İnternet ortamı ve sosyal medya mecraları destursuz şekilde bağa girmeyi, yani perde arkasından tahkir, tezyif etmeyi çok cazip hale getirdi. Ne var ki aynı ortam ve imkân, toplumsal bünyede giderek yaygınlaşan fodulluk, nobranlık, ayarsızlık, şımarıklık, laubalilik, lafazanlık, saldırganlık gibi bir dizi ahlaki arızamızı da gözler önüne serdi. Belki de kalite düzeyimiz eskiden beri böyleydi ama geçmiş yıllarda iletişim teknolojilerinden yoksunluğumuz bugün ortalığa saçılan olanca çirkefliğimizin fark edilmesini engelliyordu. Yani kolay iletişim ve erişimle ilgili imkânsızlıklar bizim pek muhterem insanlar gibi algılanmamızı sağlıyordu. Ama artık internet neredeyse hepimizi sobeleyip gerçek yüzümüzü ortaya çıkardı.
Her neyse, çirkeflik bahsini şimdilik kapatmak ve “Çoğulculuk, özgürlük ve demokratik kültür gibi kavramların Mâtüridîlikle ilgili bir yazıda ne işi var? Yetti be!” diyerek feveran eden muhteremlerin bu denli köpürmesi münasebetiyle özgürlük, çoğulculuk gibi kavramlar hakkında birkaç şey söylemek lazım gelir. Bu meyanda ilkin söz konusu kavramlardaki semantik örgünün devlet ve siyasi düzen meselesine indirgenemeyeceğini belirtmek gerekir. Özgürlük, çoğulculuk gibi kavramlar dinî alandaki tartışmalar için de bahis konusu edilebilir. Kaldı ki bir mezhep veya bir dinî ekol teorik düzeyde ne kadar özgürlükçü bir yapıya sahip olursa olsun, tatbik alanında pekâlâ totaliter bir karaktere büründürülebilir.

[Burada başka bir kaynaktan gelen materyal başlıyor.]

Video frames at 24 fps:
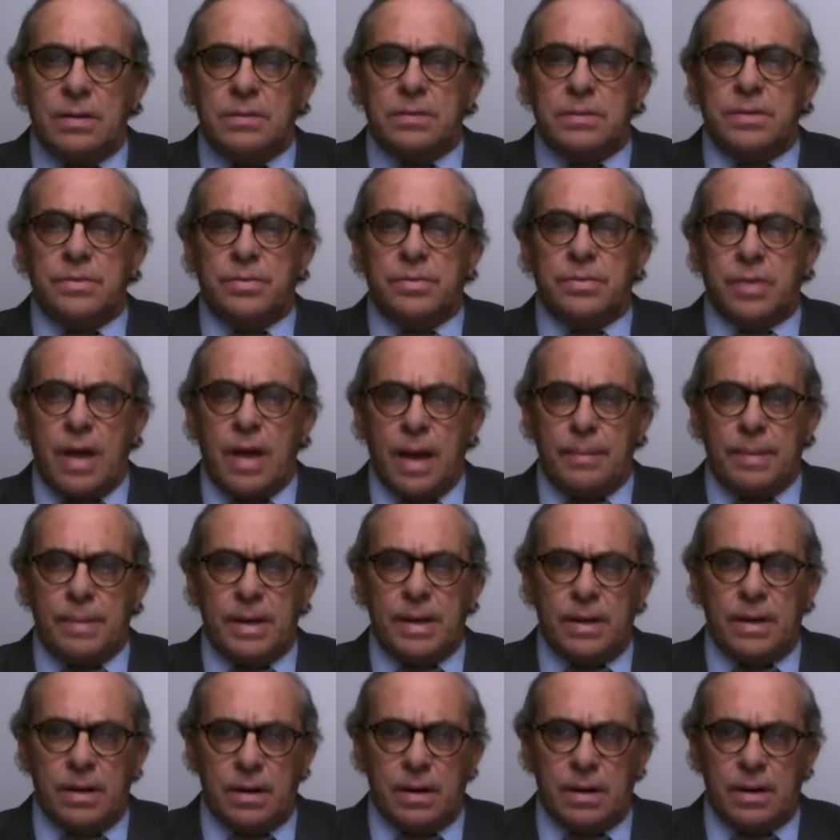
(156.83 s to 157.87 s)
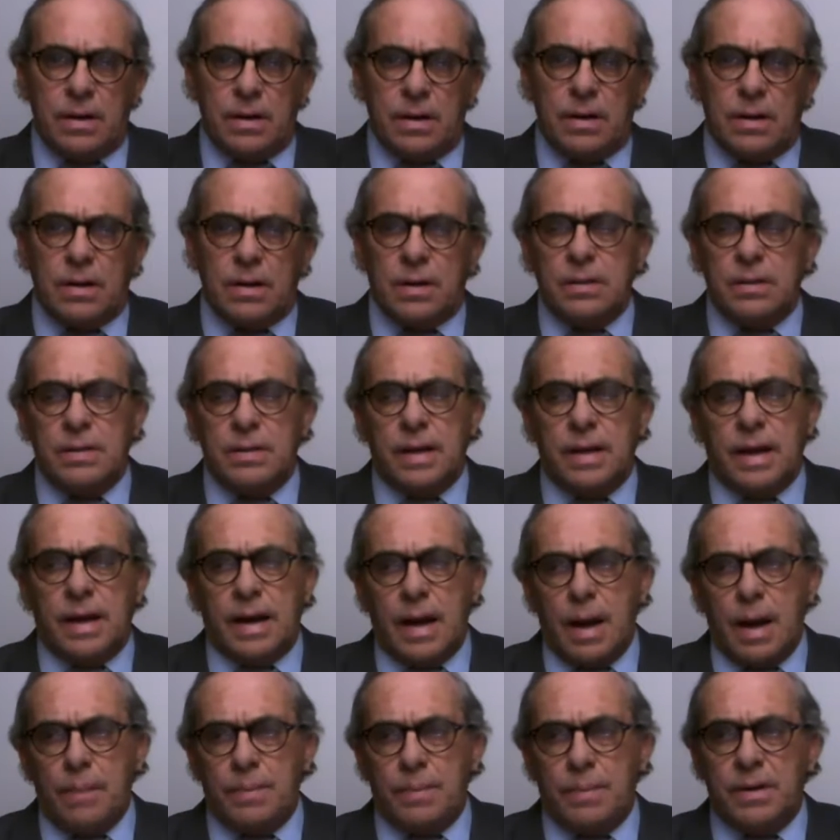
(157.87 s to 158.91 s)
this happened here and that
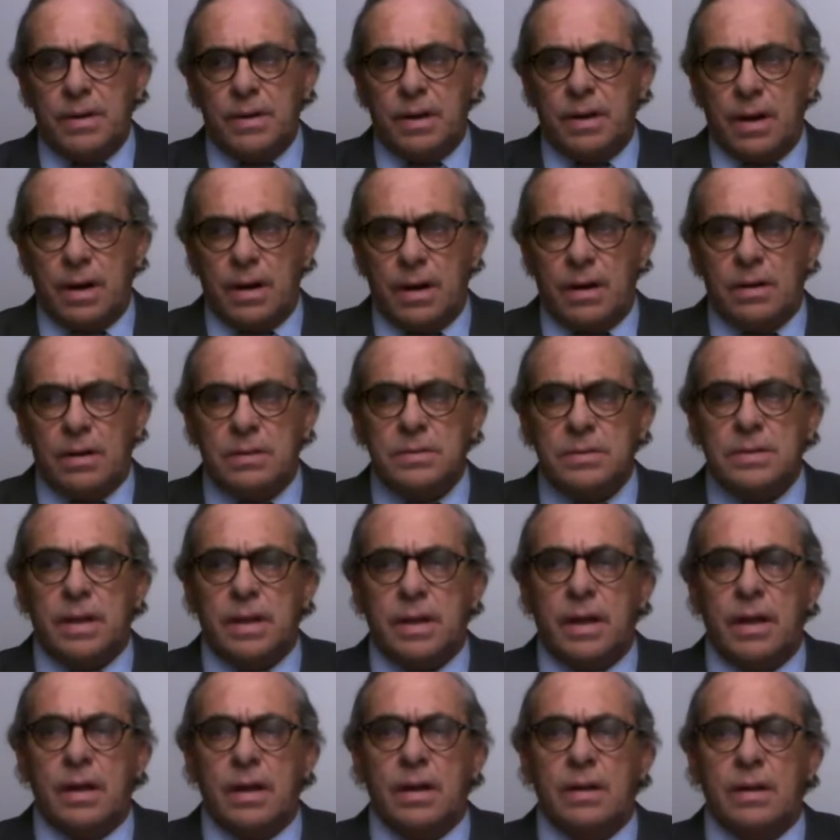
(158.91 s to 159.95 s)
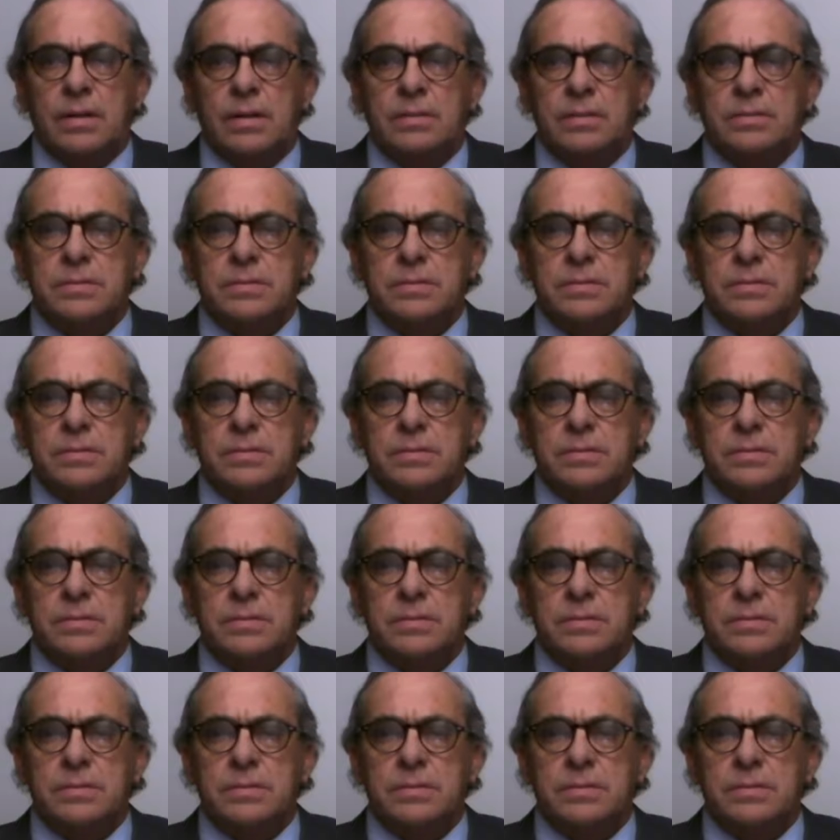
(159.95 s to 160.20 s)
happened there, and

Bunun tarihteki en çarpıcı örneklerinden biri, Bağdat Mu’tezilesi ve Mihne hadisesidir. Bu hadise ister toplumdaki bölünme tehlikesine karşı ön alma, ister Ehli- hadis ve muhafazakâr ulemanın halk üzerindeki nüfuzunu kırma, ister daha başka bir sebeple olsun, sonuçta özgürlükçü söylemleriyle tanınan Mu’tezile ekolü devlet desteğini arkasına alarak “Kur’an mahlûk mu değil mi?” şeklindeki tuhaf ve tuzak bir soruyla Ahmed b. Hanbel gibi âlimleri sorguya çekip eziyet etmiştir. Halku’l-Kur’an tartışması ilerleyen zamanlarda kelâmî-felsefî karaktere büründürülmüş, fakat tartışmanın Mihne dönemindeki entelektüel seviyesi 1980’li yılların Türkiye’sindeki “siyasi şube” sorgulamalarından öteye gitmemiştir.
***
Dinî alandaki en temel ihtiyaç, farklı görüş ve yorumların rahatça dillendirilip sapkınlık, ilhad gibi etiketlerle etiketlenmediği çoğulcu ve özgürlükçü bir sosyolojik vasata duyulan ihtiyaçtır. Çünkü böyle bir vasatta marjinal görüşler de dillendirilebilir ve kendini ifade imkanı bulabilir. Bunun için öncelikle tek hakikatçi dil ve üslubu terk etmek, yani İbn Âbidîn’in vecize gibi ifadesiyle, “Bizim görüşümüz yanlış olması muhtemel doğrudur; muhalifimizin görüşü ise doğru olması muhtemel yanlıştır” (İbn Âbidîn, Reddü’l-Muhtâr, Riyad 2003, I. 139) demeyi bilmek gerekir. Tam bu noktada, tüm şer’î hükümlerin kesin delillere dayanmadığı, bir kısmının zanna tabi kılındığı yönündeki görüşün klasik dönem usul ulemasının büyük çoğunluğunca benimsendiğini, “Musavvibe”yi temsil eden birçok usul âliminin, “Re’y ve ictihada konu olan hususlarda Allah katında muayyen bir doğru yoktur. Doğru, müctehidin ulaştığı kanaatten ibarettir” şeklindeki görüşü açıkça dillendirdiğini, hatta İmam Gazâlî’nin, “Her müctehid isabet etmiştir” dediğini de hatırlatmak gerekir. Yeri gelmişken, Gazâlî’nin “İslam’da Müsamaha” adıyla Türkçeye de çevrilen Faysalü’t-Tefrika adlı eseri şiddetle tavsiye edilir.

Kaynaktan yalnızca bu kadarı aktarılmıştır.